«Le lean», un mode d'organisation du travail qui fait polémique
Publié le 23 Février 2012
Louis Vuitton, PSA, BNP Paribas, Danone ou Philips ou Pôle Emploi... Le «lean» (maigre en anglais), mode d'organisation du travail sans «gras» qui vise à éliminer le superflu (temps morts, gestes inutiles, temps d'attente, déplacements, stocks excessifs, non-qualité, etc.) se répand dans les entreprises depuis quelques années, suscitant de vives polémiques.
Le lean contamine tous les secteurs
Venu du Japon, le concept séduit certaines sociétés par les gains de productivité spectaculaires qu'il peut engendrer (jusqu'à soi-disant +30%). Mais il est souvent perçu par les salariés et les
syndicats comme un facteur de dégradation des conditions de travail.
D'abord présent chez les équipementiers automobiles comme Valeo et Michelin, le lean gagne aujourd'hui, tous les secteurs, y compris les services où la méthode «coince» particulièrement, selon
les experts.
Selon Philippe Rouzaud, auteur de «Salariés, le lean tisse sa toile et vous entoure...», le concept originel s'accompagne de «promesses d'amélioration des conditions de travail». L'idée,
résume-t-il, est de dire que puisque le salarié faisait des choses inutiles, il prendra du plaisir à ne plus les faire.
Mais dans les faits, ces gains de productivité posent la question du bien-être des salariés, lorsque par exemple sont supprimés les déplacements «inutiles», qui permettent de souffler.
En outre, sa mise en oeuvre échoue dans près de 90% des cas, car les entreprises retiennent avant tout l'aspect productivité.

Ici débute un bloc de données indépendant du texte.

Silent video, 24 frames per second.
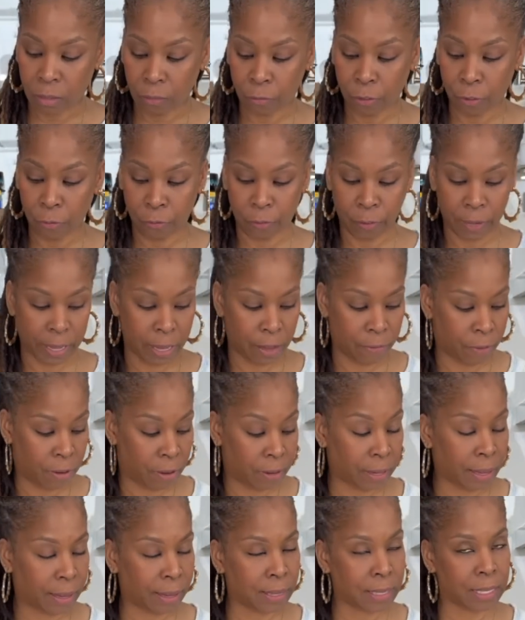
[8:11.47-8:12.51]
for
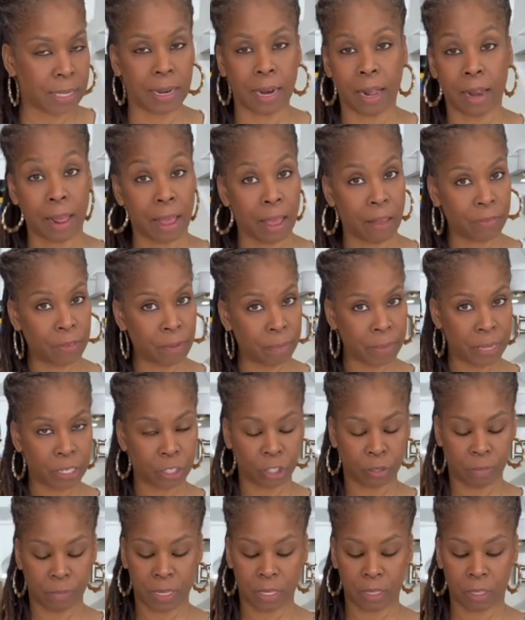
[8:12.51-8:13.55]
flavor. Like I said, I'll have the
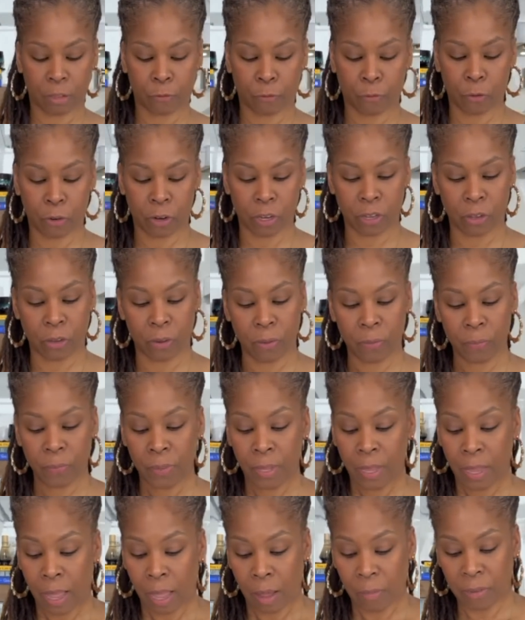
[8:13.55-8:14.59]
measurements for you.
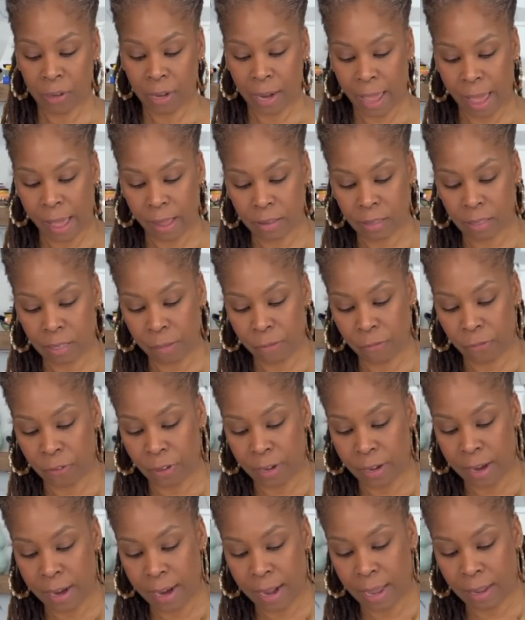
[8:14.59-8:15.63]
I'm gonna add some
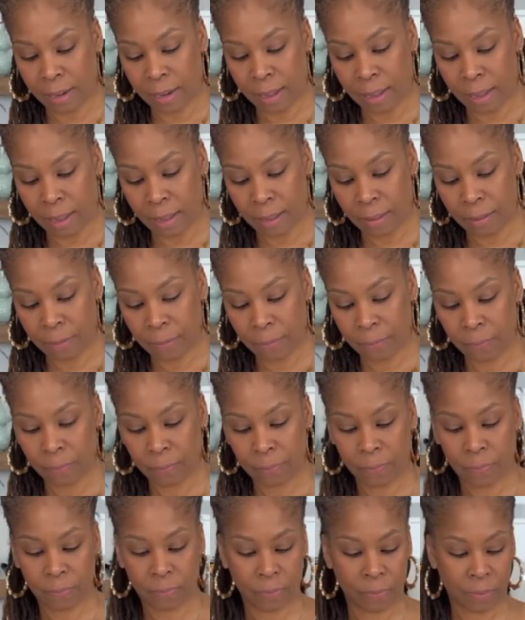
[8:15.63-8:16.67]
vanilla
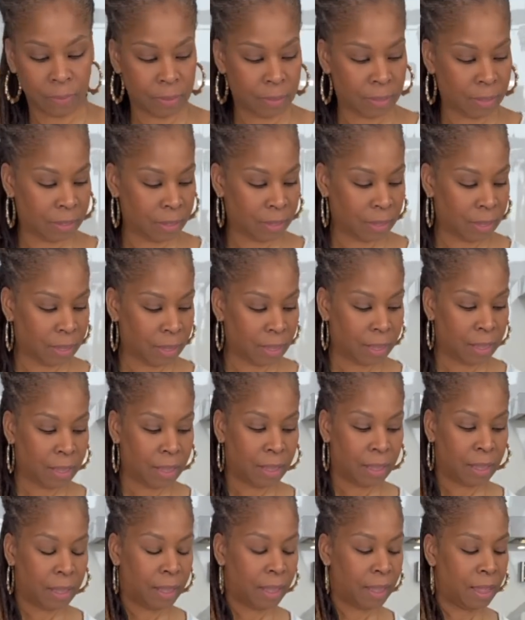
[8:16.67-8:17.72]

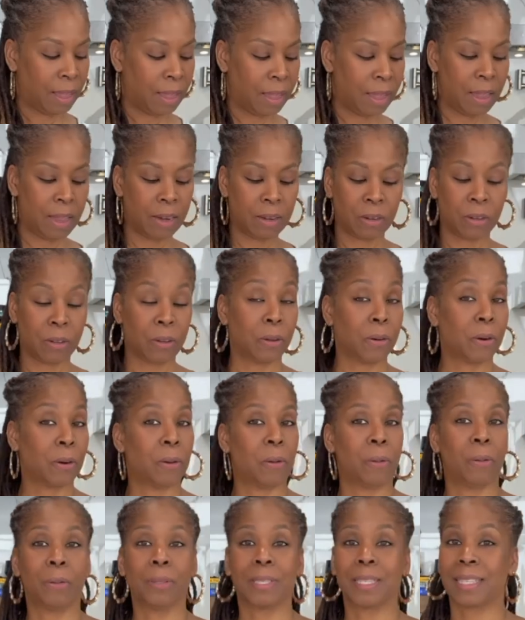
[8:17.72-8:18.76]
and good
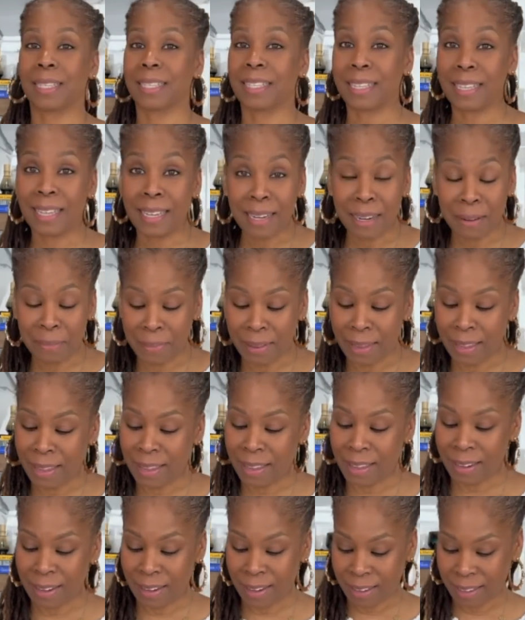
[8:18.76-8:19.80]
old
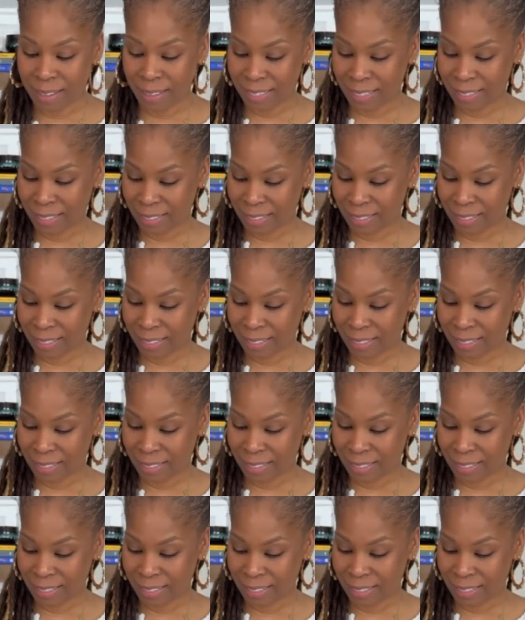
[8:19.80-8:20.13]
cinnamon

Une méthode qui coûte cher
«Oui, le lean, malheureusement, est un outil très performant», résume-t-il. Mais, «on se rend compte, compte-tenu de la conjoncture, que derrière de nombreux programmes utilisant les outils du
lean, il y a des suppressions de postes».
Eric Queyssalier, consultant chez Progress Partners, qui aide des entreprises à mettre en place le lean, défend de son côté la méthode qui conduit à une «vraie valorisation du travail». Mais, il
admet que les Européens n'ont peut être «pas tout compris». Lorsqu'il est dévoyé, «le lean apporte de l'intensification du travail» et s'avère générateur de risques psychosociaux, de troubles
musculo-squelettiques, etc., souligne M. Rouzaud.
En 2006, un rapport du Centre d'étude de l'emploi (CEE) notait ainsi une dégradation des conditions de travail en Europe dans les organisations en «lean», par rapport aux autres organisations, y
compris tayloriennes.
L'ergonome Emmanuelle Florence souligne en outre qu'il s'agit d'un procédé très coûteux à mettre en place qui exige une «reconsidération totale des modes de pensée, donc en général, les
entreprises ne reviennent pas en arrière».
«On est en train de jouer aux apprentis-sorciers sur la santé et les conditions de travail en France. On en verra les conséquences dans six mois, un an, ou deux ans...», prévient M. Rouzaud.
Récemment, le Tribunal de grande instance de Nanterre a donné une arme aux représentants du personnel, par une décision qui devrait faire jurisprudence : la mise en oeuvre du lean doit faire
l'objet d'une consultation du CHSCT.